Close up of snail shell edge with hairs
The edge of the cochlea is lined with small hairs. (Senckenberg)

Bichain and team speculate that this could be water retention and protection from shell drying out that allowed these animals to branch out into drier bottom niches. And like our own mammalian hair, it’s possible that the shell fuzz helped with thermoregulation.

“The bristles may also have served as camouflage or protected the snail from direct attack by prowling birds or bottom predators,” explains jochem. “They may also have played a role in the thermal regulation of the snail by allowing small water droplets to adhere to the shell, thereby serving as an ‘air conditioner’. Finally, it cannot be ruled out that the hairs offered an advantage in sexual selection. “

Close-up of the snail shell in amber with details.
Archaeocyclotus brevivillosus. (Senckenberg)

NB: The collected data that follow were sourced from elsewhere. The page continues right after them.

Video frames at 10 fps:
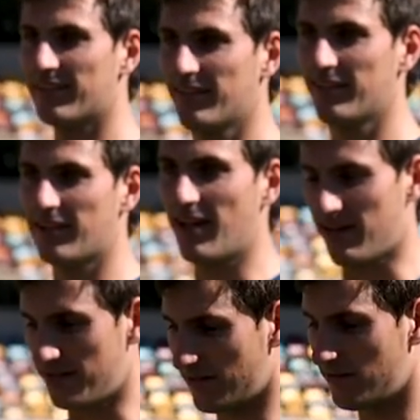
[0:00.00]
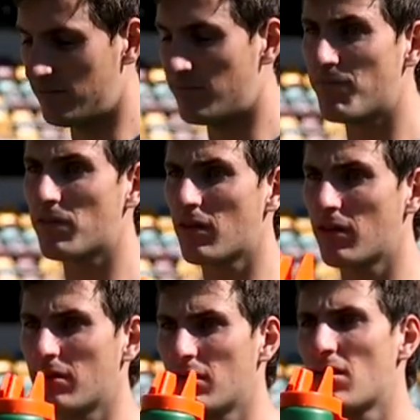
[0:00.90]
best. And whenever we
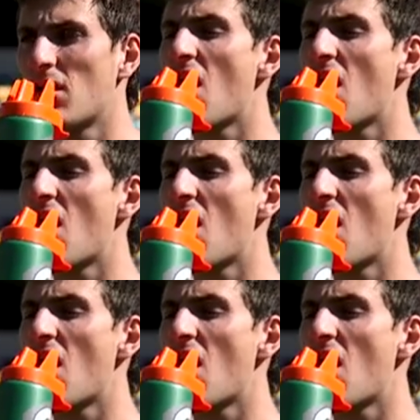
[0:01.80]
do our group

In addition to shaggy slag, Myanmar amber has preserved more than two thousand unique species from delicate flowers to a beautifully preserved feathered dinosaur tailwhich offer a wonderful window into the Cretaceous biodiversity.

Signs of ancient species from the tropics are hard to find, as the warm, humid conditions are ideal for the disintegration and recycling of organic matter. So animals preserved in amber fill some of these gaps in our fossil record and provide details on: soft tissues and even the metallic colors of old insectsthat would otherwise be lost in time.

One such copy preserved what may be the first evidence of live births in land snails (instead of laying eggs), with newborn snails still attached to their mother by means of mucus.

Unfortunately, although the amber contains many precious exquisite specimensfossil trade is currently funded devastating conflicts in Myanmar. In recognition of this terrible problem, the researchers note that the amber-encased snail specimen was legally collected in 2017, before current conflicts resumed.

Their study was published in Chalk research.